Quel écœurement de voir Bardella ou Attal se réjouir du courage d’Ahoo Daryaei pour mieux vomir leur haine des musulmanes et des musulmans et continuer leurs annonces racistes contre les réfugiés, tout en s’attaquant aux « islamo-gauchistes » qui se feraient les « zélateurs du voile en France » (Ciotti). Les mêmes qui se sont opposés à la constitutionnalisation du droit à l’IVG se peignent maintenant en défenseurs des femmes ? Ils se mettent à la pointe d’une guerre dite « civilisationnelle » à laquelle ils reconnaissent à l’extrême droite israélienne le rôle de fer de lance dans ses massacres de Palestiniens, Libanais, et bientôt Iraniens ? Partout dans le monde, les gouvernements utilisent les femmes comme variables d’ajustement, objets de chantage et de division du monde du travail. Nous n’avons rien à en attendre.

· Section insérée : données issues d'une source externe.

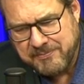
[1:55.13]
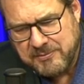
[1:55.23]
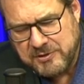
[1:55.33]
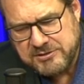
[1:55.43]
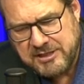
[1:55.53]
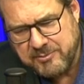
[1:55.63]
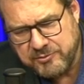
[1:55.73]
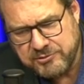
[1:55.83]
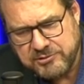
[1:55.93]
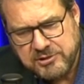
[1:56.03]
Nós
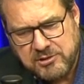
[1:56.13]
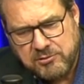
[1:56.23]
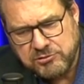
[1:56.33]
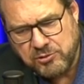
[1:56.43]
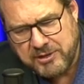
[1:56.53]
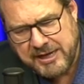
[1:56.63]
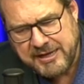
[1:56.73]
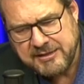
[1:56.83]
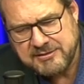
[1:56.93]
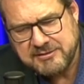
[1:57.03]
teremos os
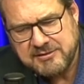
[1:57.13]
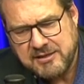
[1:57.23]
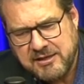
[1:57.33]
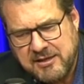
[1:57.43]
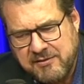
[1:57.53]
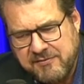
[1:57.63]
locais é,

Face aux gouvernements répressifs, les Iraniennes, les Afghanes et les femmes du monde entier ne restent pas silencieuses. Nous sommes solidaires de toutes les femmes à travers le monde qui se mobilisent contre le patriarcat et les oppressions de genre, en Iran, en Afghanistan, en Inde, en Argentine, aux États-Unis et ailleurs, elles montrent la voie et peuvent entraîner bien d’autres derrière elles.